Chrysosplenium Tourn. ex L. (金腰属), a perennial herbaceous genus, has 70 species worldwide (mainly Northern Hemisphere). China hosts about 38 species, 15 varieties, and 23 endemics, and is recognized as the genus diversification center [25,26,27,28]. C. alternifolium L. (互叶金腰) is used in Western salads [29], while C. flagelliferum F. Schmidt (蔓金腰) is approved as a food in South Korea [30]. In China, the genus has served as traditional Tibetan medicine for over 400 years, with major bioactive compounds (highly hydroxylated/methoxylated flavonoids, triterpenoids) exhibiting anti-tumor, antibacterial, antiviral, hepatoprotective, and antioxidant effects [31,32]. However, its food resource potential remains unexploited, with most populations currently wild. Future efforts should focus on the breeding of cultivars for functional vegetables, including: (1) Integrating multi-omics data to clarify ecological regulation of nutritional traits; (2) Evaluating native species’ edibility via pharmacological and nutritional approaches; (3) Exploring its role in Tibetan and other ethnic social practices using ethnological methods.

4.2.3. Characteristic Grade I Food Resources

Characteristic Grade I food resources are non-indigenous. They develop distinctive nutritional traits after local acclimatization and form unique utilization modes via deep integration with local culture. Thus, future development of “off-terroir” cultivation in ecologically similar regions is allowed for this grade, ensuring market supply under standard compliance, balancing ecological criteria and industrial demand.
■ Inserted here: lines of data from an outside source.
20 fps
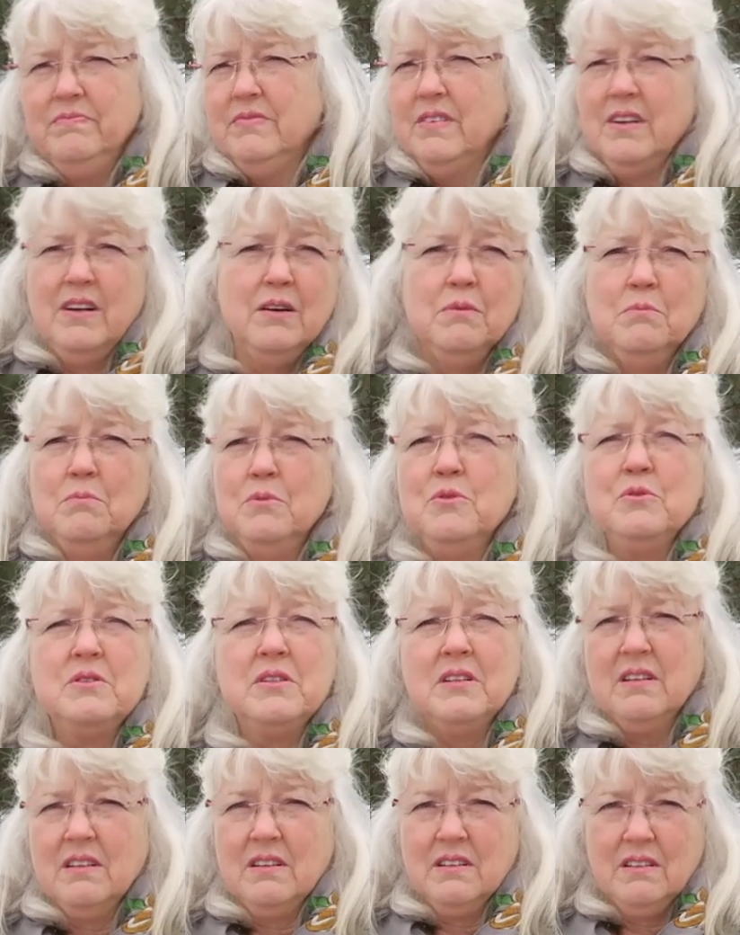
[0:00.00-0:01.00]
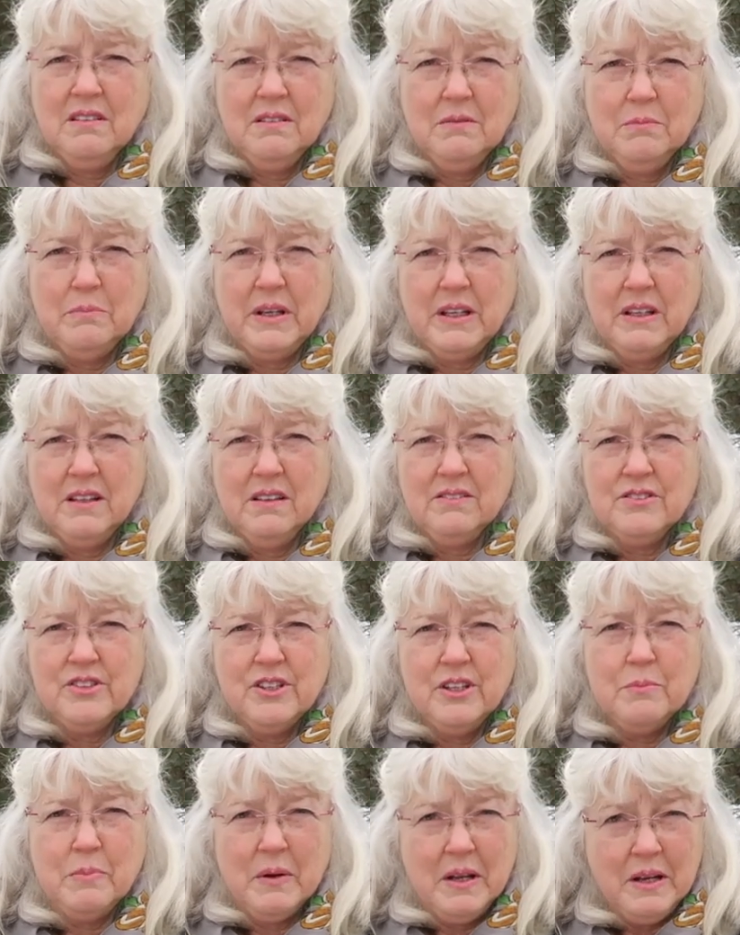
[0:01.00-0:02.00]
you know, moosey big
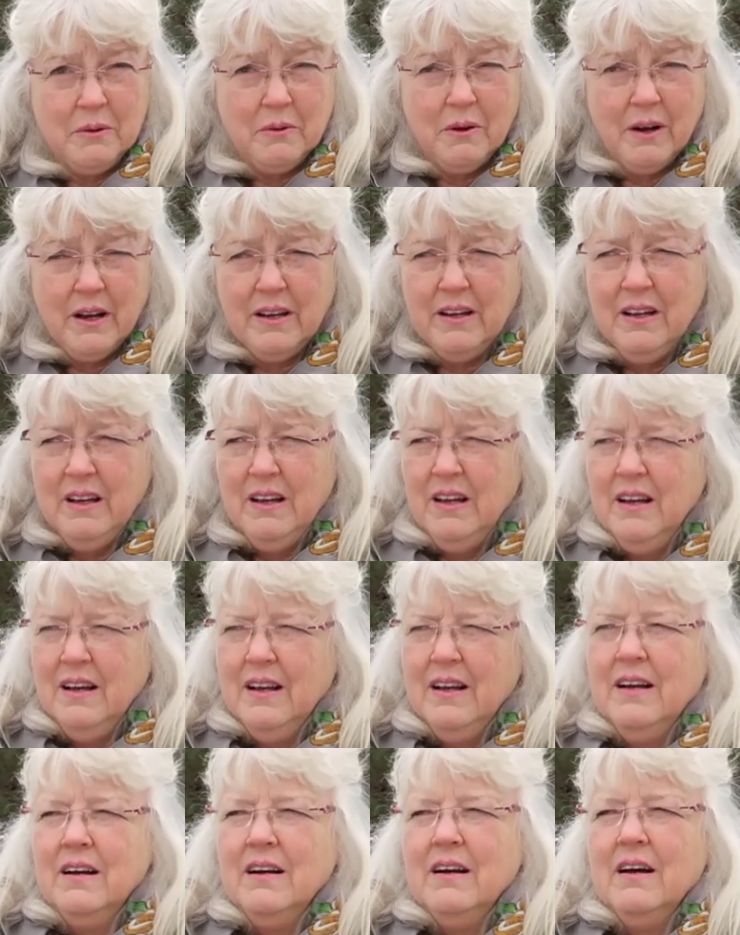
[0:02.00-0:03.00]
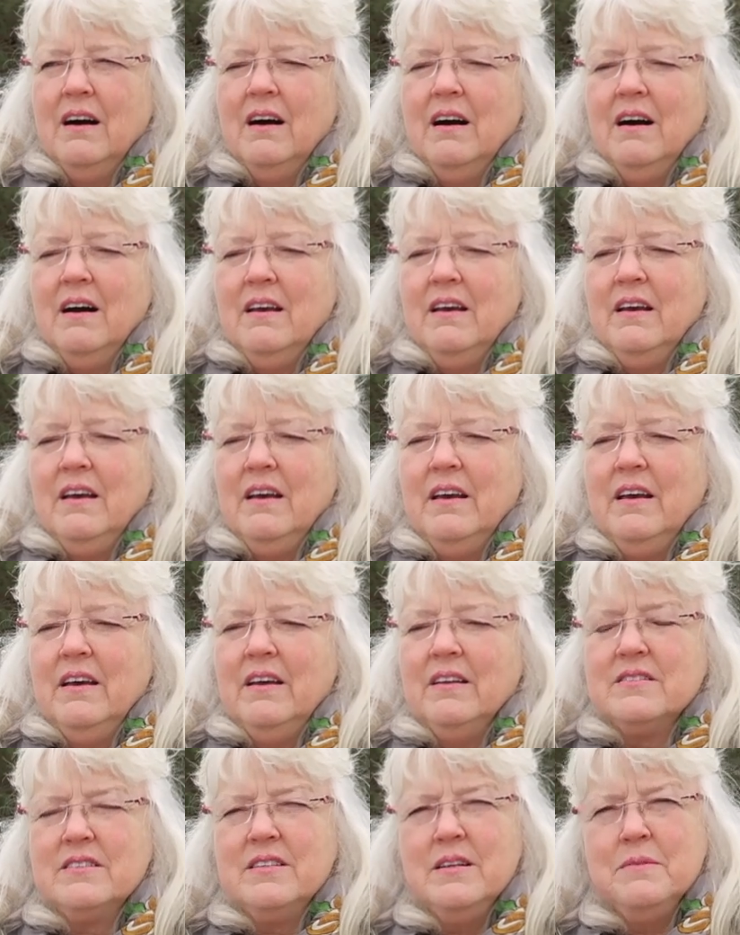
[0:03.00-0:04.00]
sheep anyway. Uh.
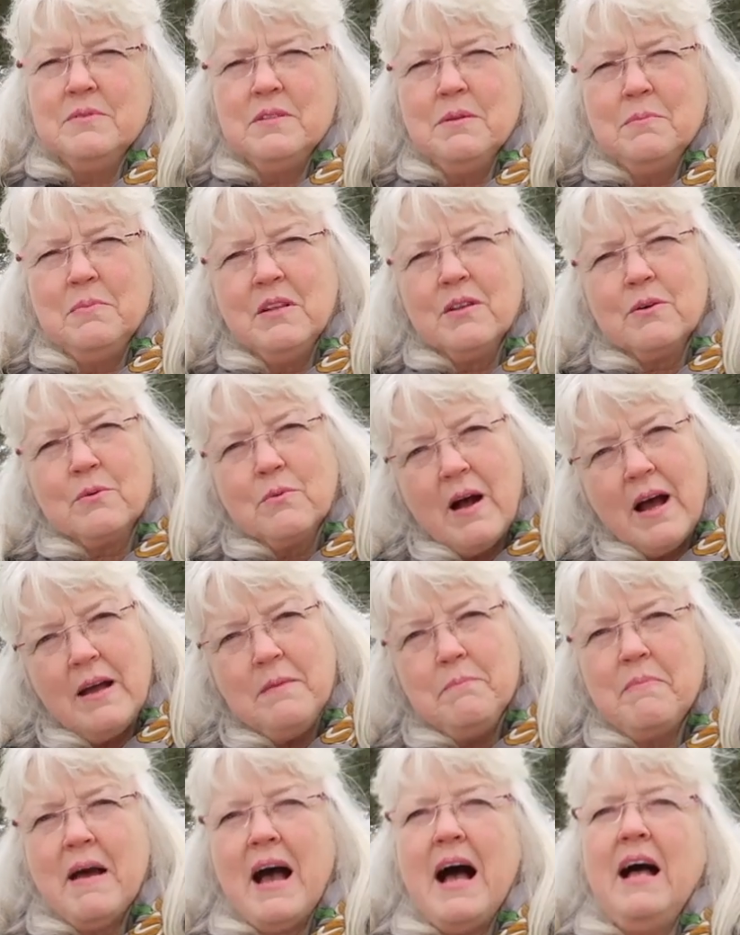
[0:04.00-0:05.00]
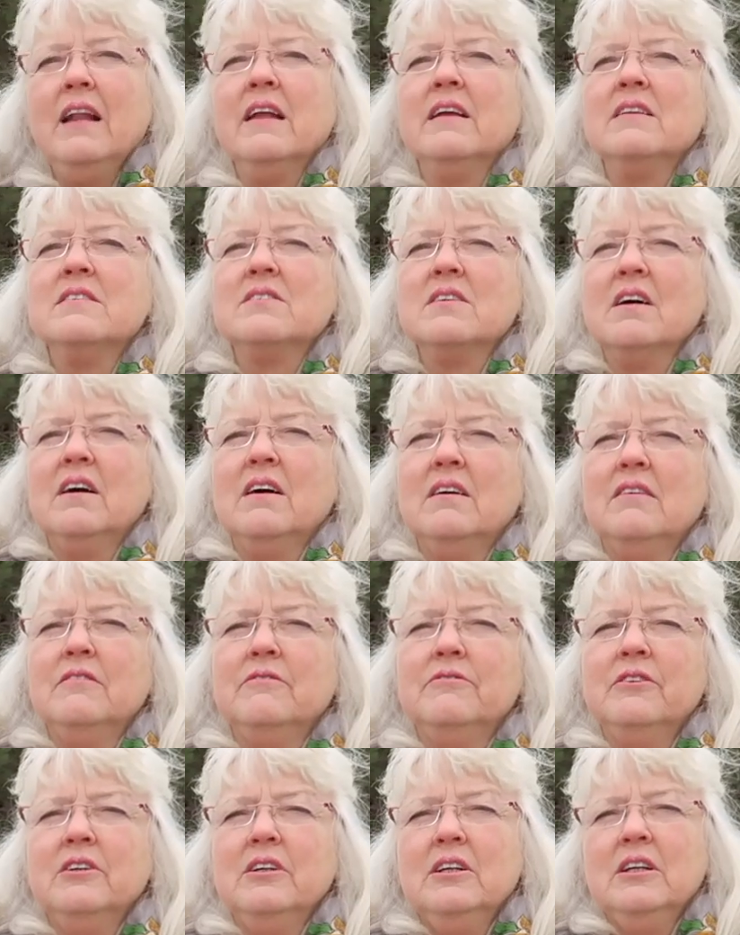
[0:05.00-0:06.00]
It seems to be the uh. right balance
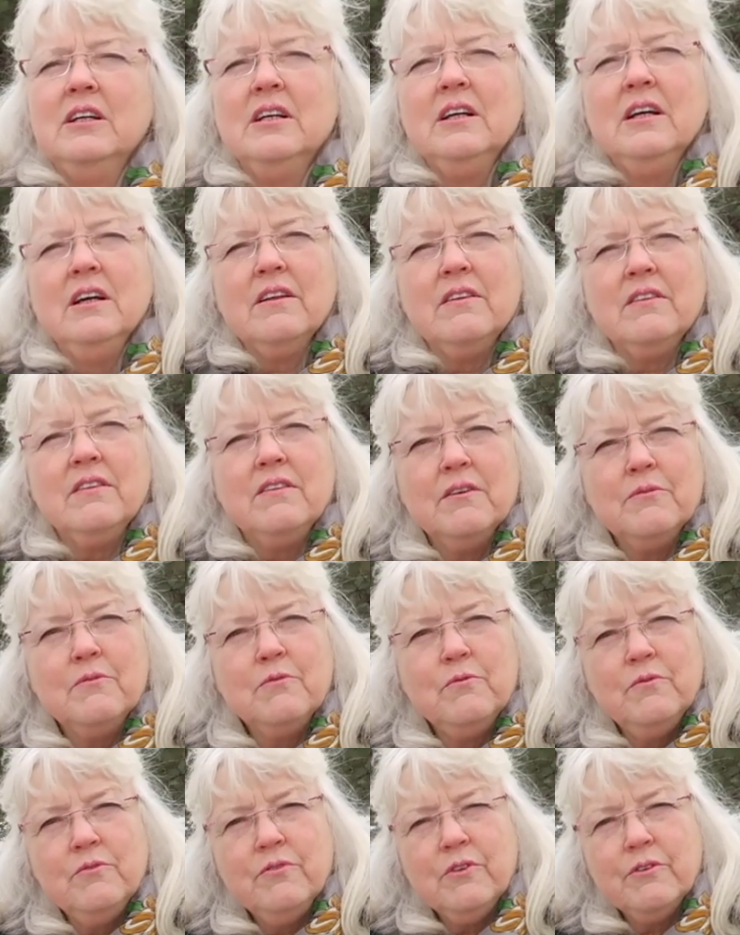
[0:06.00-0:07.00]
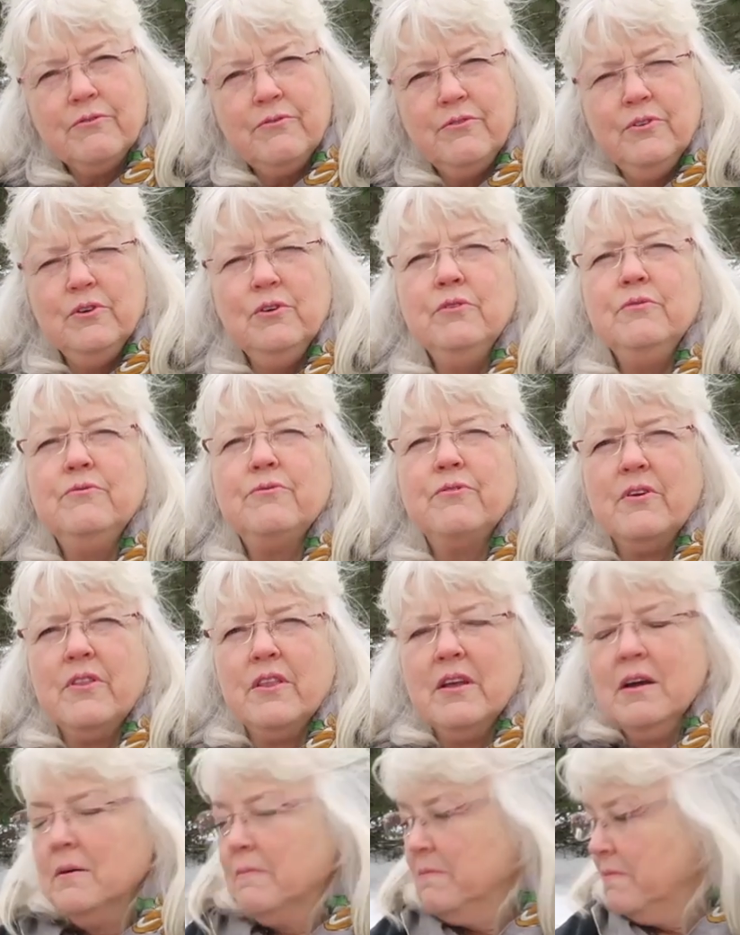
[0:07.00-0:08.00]
of the the food for
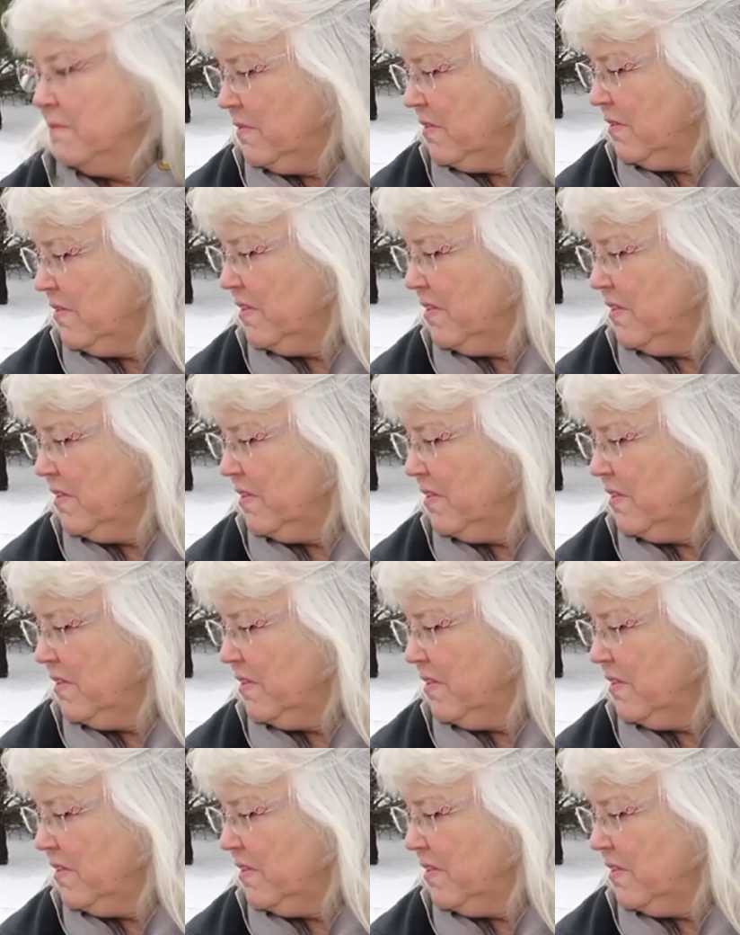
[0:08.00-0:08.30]
them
A representative example is Laifeng Ginger, a GI product designated as a national specialty by the Ministry of Agriculture and Rural Affairs in 2023 [33]. Ginger was introduced to Laifeng County over a century ago and has evolved its unique flavor and texture after 700 years of adaptation to the area’s subtropical monsoon mountain climate and mineral- and selenium-rich soil. Laifeng Ginger features crisp, tender texture and low volatile pungent compounds [34]. Local residents consume it directly in dishes like pickled ginger and ginger-braised duck, breaking the traditional perception of ginger as a mere spice and enabling its use as a vegetable. Future research should focus on upgrading its characteristic phenotyping through the molecular breeding strategies: (1) Leveraging published whole-genome sequences and transcriptomic data from other ginger varieties, we developed Laifeng ginger-specific molecular markers to facilitate the selection of superior cultivars [35]; (2) Clarify regulatory pathways of key quality traits, such as low fiber and high polysaccharide contents, via transcriptomic and metabolomic analyses; (3) Elucidate the formation mechanism of its authentic quality by integrating ecological environment science, soil science, and soil microbiomics; (4) Explore its cultural and social significance using anthropological and ethnological approaches.

4.2.4. Characteristic Grade II Food Resources

Characteristic Grade II food resources have established different varieties for different regions. Their utilization modes are relatively unified: raw materials from producing areas are purchased by large-scale enterprises for refined deep processing. For this grade, well-established high-yield cultivation systems have been implemented across multiple ecologically suitable regions, ensuring stable product quality while satisfying large-scale market demand.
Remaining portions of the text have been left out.